#42 : Sang pour sang bad !
Á Halloween seuls les chauves sourient !
Affiche scarifiée Maxime Fontaine, pour le club de Taverny / Saint-Leu (Les As du Volant 95).
Un visuel qui uppercute et fait mal, horriblement mal (aux gencives) !
Création qui gicle, qui pulvérise généreusement, joyeusement, de l’hémoglobine, au risque de l’éclaboussure. Tiens prends ce volant dans les ratiches, tu m’en diras des nouvelles, si t'arrives encore à balbutier !
Mise en scène qui s’engouffre résolument dans l’épouvantable, le répugnant maîtrisé, la bavure raffinée, le Gore méticuleux. Affiche « Blood and Gore », ensanglantée, hémorragique, qui rompt avec les peu inquiétantes sorcières chevauchant une raquette-balai, les squelettos carnavalesques et autres zombies de pacotilles, décorant habituellement les halloweenesques tournois.
Du côté du 9-5, on ne fait pas dans la riante citrouille édentée, ni dans le drap fantomatique de noir immaculé, ces plaisanteries pour enfants sages en quête de mamies-friandises. Ici, on plonge direct dans l’horreur brute, dans l’abomination délirante, la débauche surréaliste poussée jusqu’au grand-guignolesque ! [2]
Gros plan sur un (presque) demi-visage férocement déformé, viscéralement tordu, à en devenir rigolo.
Car au-delà de la répulsion, du saisissement, d’un éventuel haut-le-cœur, c’est finalement le rire libérateur, l’hilarité cathartique, qui s’impose et balaie tout écœurement.
Mêm’ pas peur !
Car c’est d’évidence pour de rire, pour se fendre la poire.
Esthétiquement impeccable, grotesquement nickel, chirurgicalement irréprochable, et donc au-delà du réel, trop beau pour être vrai.

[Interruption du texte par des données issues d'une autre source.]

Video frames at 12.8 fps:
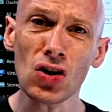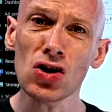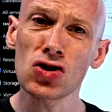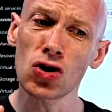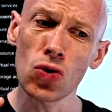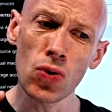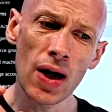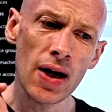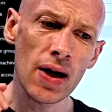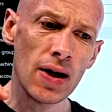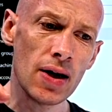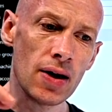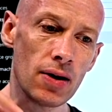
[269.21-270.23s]
So
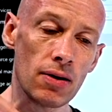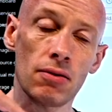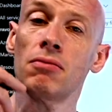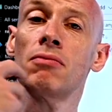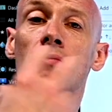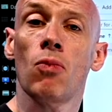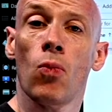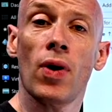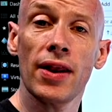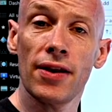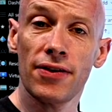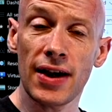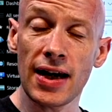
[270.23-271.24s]
one
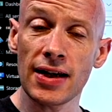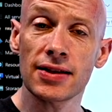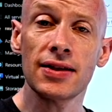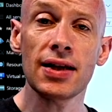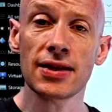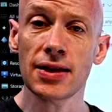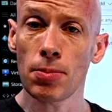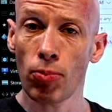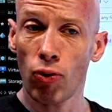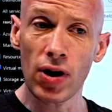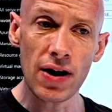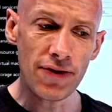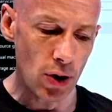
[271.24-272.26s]
of the things is in
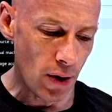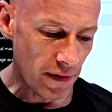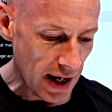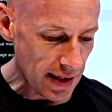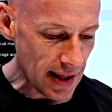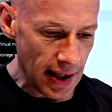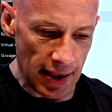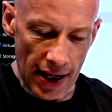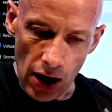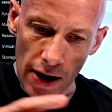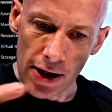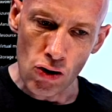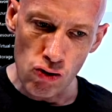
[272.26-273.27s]
preview, again, they're, they're
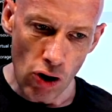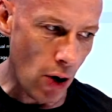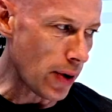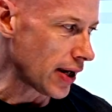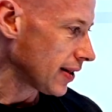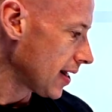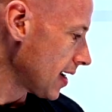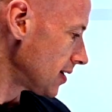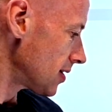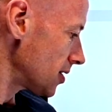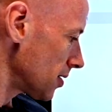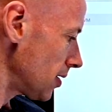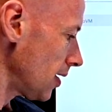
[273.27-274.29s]
kind of growing
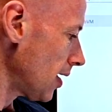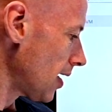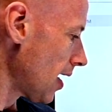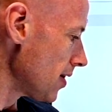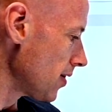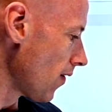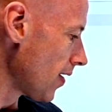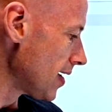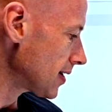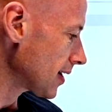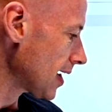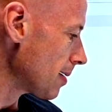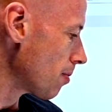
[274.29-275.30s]
this uh, a
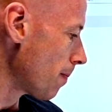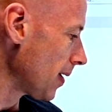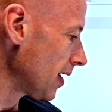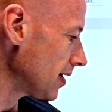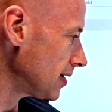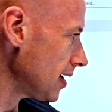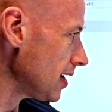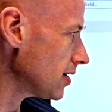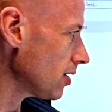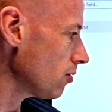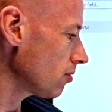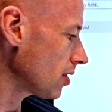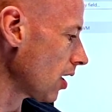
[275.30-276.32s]
nice capability,
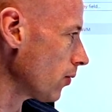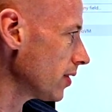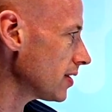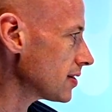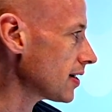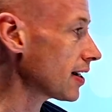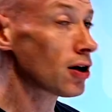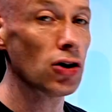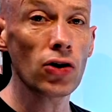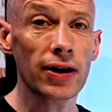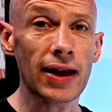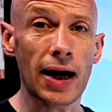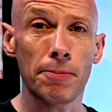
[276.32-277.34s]
so go and take a
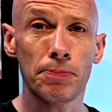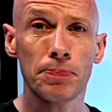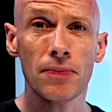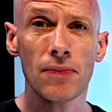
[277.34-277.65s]
look at that.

Le castagné, improbable victime d’un badiste-fou (un psycho-badiste à l’humeur massacrante), ou plutôt zombie rectifié avec les moyens du bord, est un acteur qui joue un peu trop bien le jeu. Il surjoue, et cela ce voit. Il y a outrance diabolique, déformation jusqu’au clownesque luciférien.

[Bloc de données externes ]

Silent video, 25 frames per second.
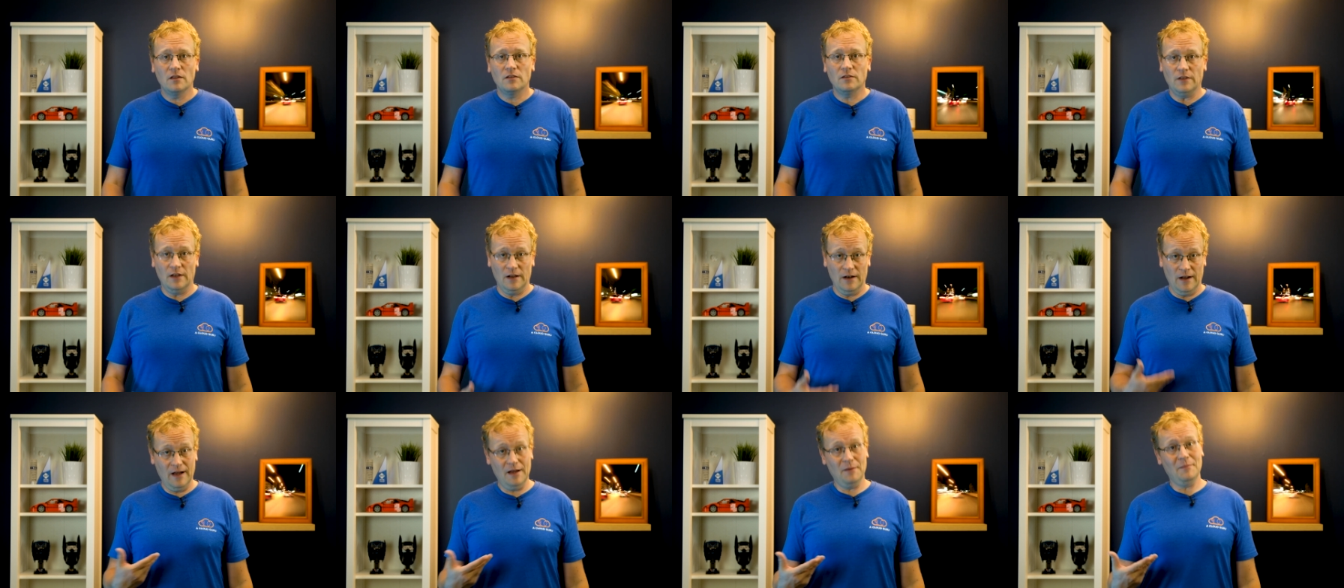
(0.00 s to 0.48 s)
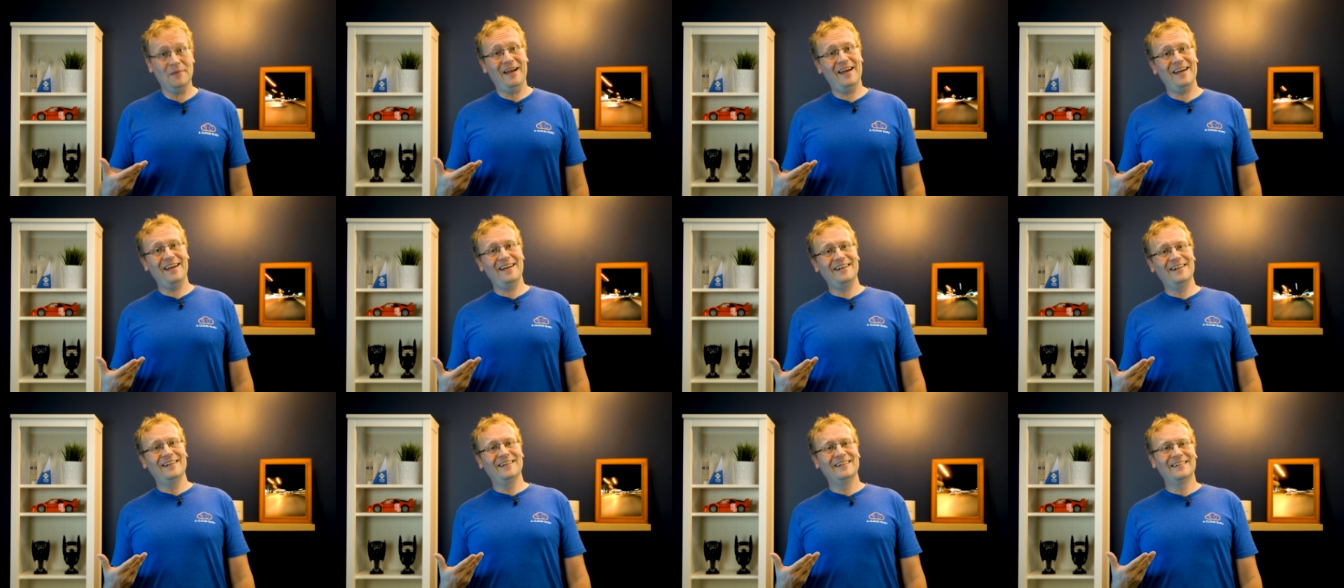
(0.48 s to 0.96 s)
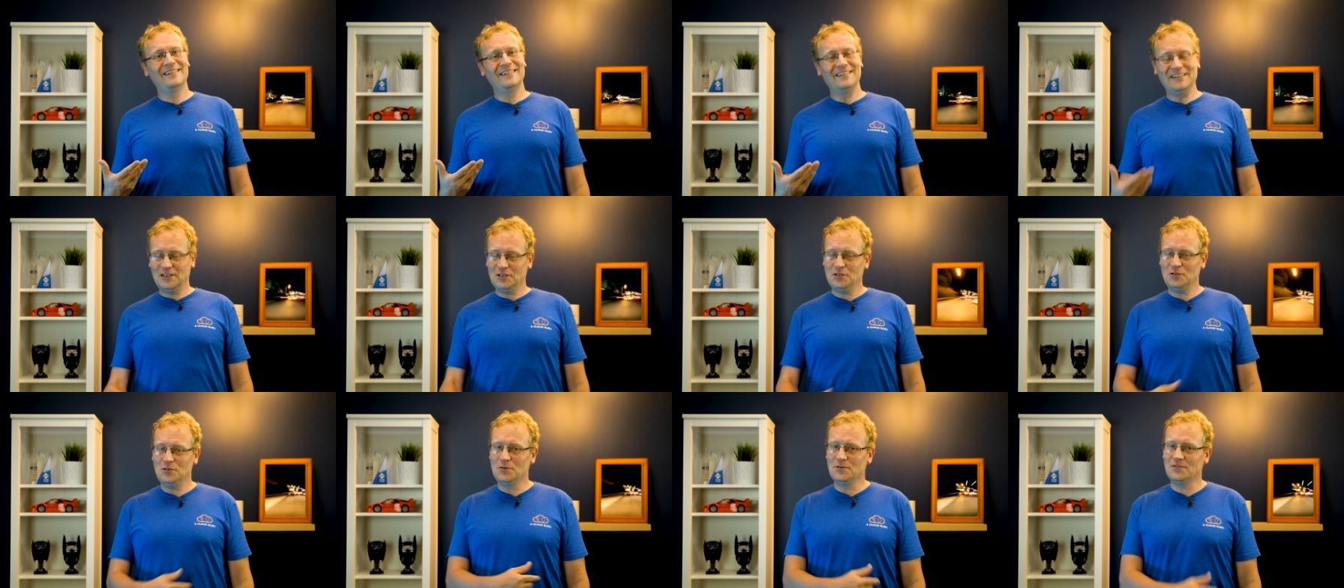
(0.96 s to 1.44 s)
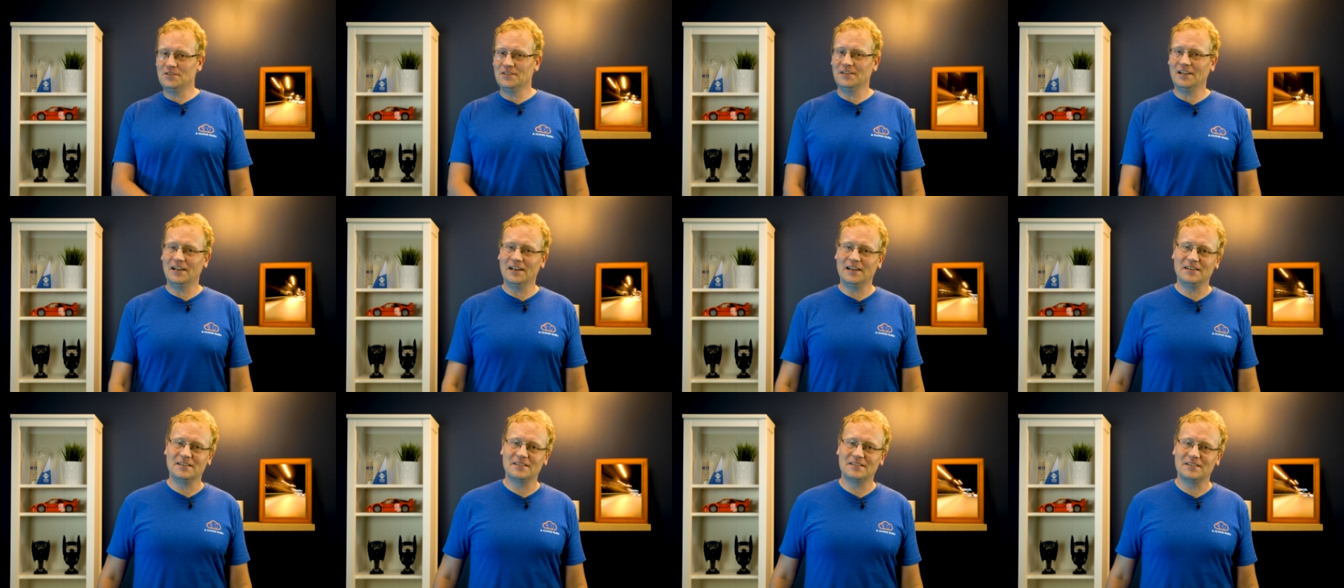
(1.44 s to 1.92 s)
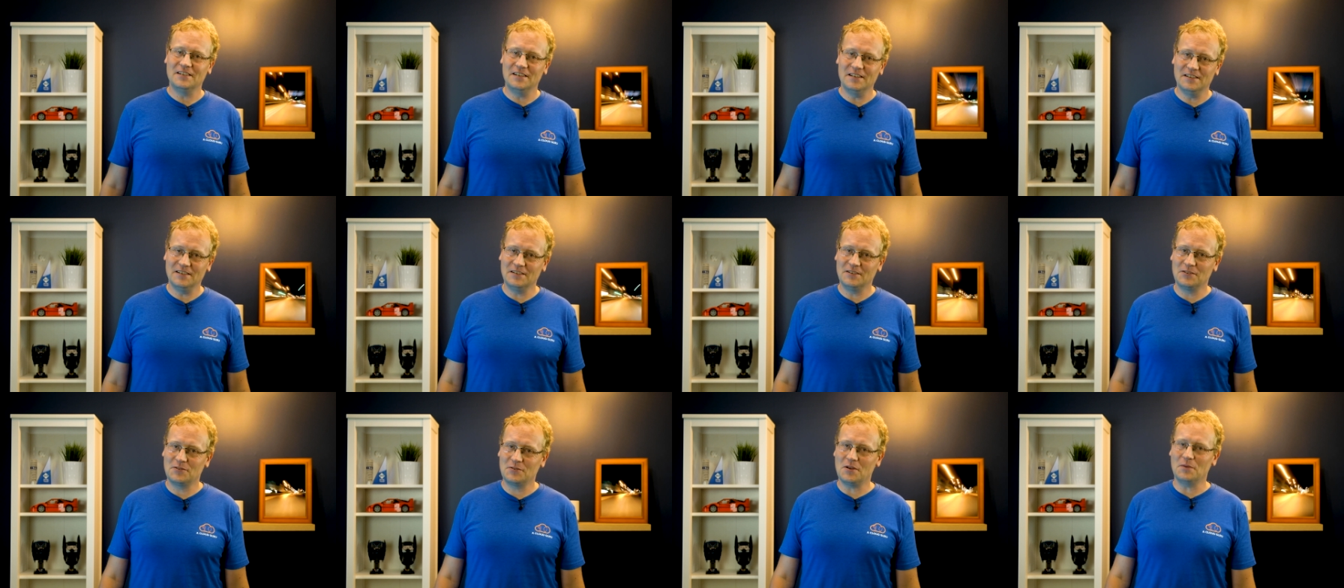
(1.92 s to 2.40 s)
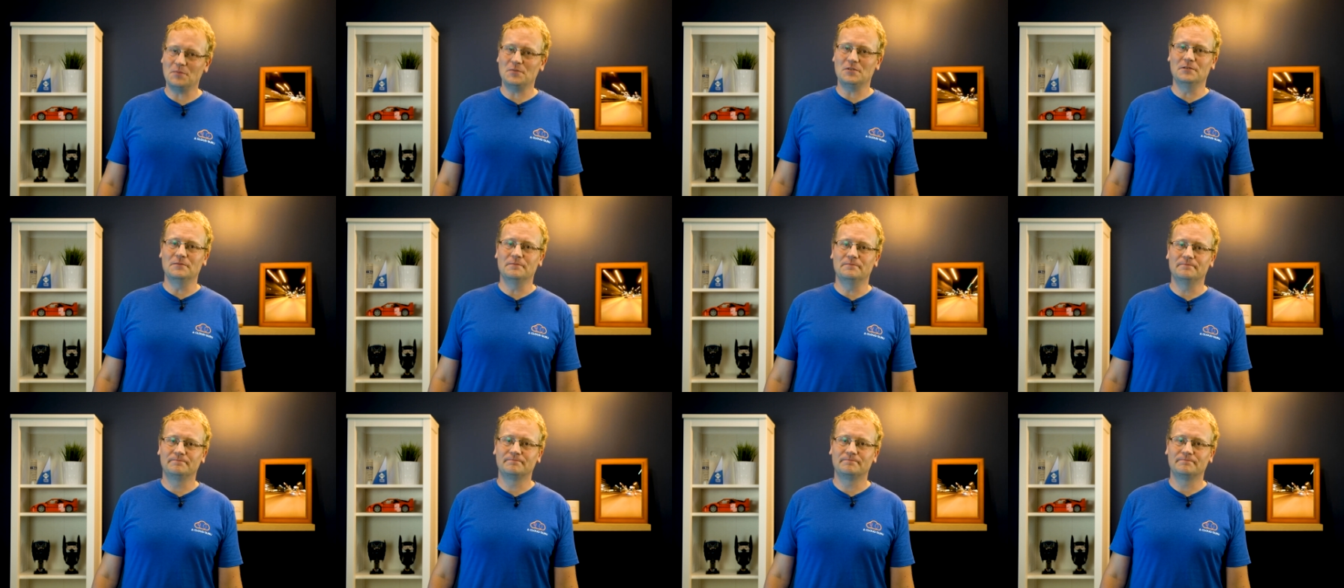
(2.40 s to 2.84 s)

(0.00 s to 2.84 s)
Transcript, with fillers: that I made using the links in the description.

Une « esthétique de l’excès », soignant le détail, fascinante mais fictive… Quoique, on ne sait jamais… « Pas réel, mais tellement bien fait, tellement parfait que malgré tout on pourrait penser que… » [1]
Cette image de mutilation à vif, de charcutage sans anesthésie, un arrachage de chicots à la brutale, cannibalise le regard.
L’arrêt sur image, en plan serré, fonctionne comme un ralenti. Il dilate l’instant de l’impact, de la pénétration, et de la douleur. C’est le moment crucial où le projectile perfore les chairs. Annonce d’une explosion folklorique, d'une mise en miettes et radicalement hors de service de ce mort-vivant.
Dans ce chaos sanguinolent seul l’œil reste intact. Non-souillé, écarquillé, cyclopéen, démoniaquement lumineux, il interpelle méchamment. Comme une invitation à venir se mêler au combat qui fait rage, à venir se frotter aux cohortes de zombies [3] et contenir leur pittoresque invasion à grands coups de volants.
Une affiche épouvantablement séduisante, monstrueusement burlesque, sanguinairement poétique.
Une affiche du meilleur « dégoût » !
Notes :
[1] Cf. Philippe Royer, Le Cinéma gore. Une esthétique du sang, Paris, Éditions du Cerf, 1997, p. 14.
[2] Sur l'origine de l'expression « C'est du grand-guignol », voir d'Agnès Pierron, Les Nuits blanches du Grand-Guignol, Paris, Éditions du Seuil, 2002.
[3] À déguster, de Jovanka Vuckovic, Zombies ! Une histoire illustrée des morts vivants, Paris, Éditions Hoëbeke, 2013.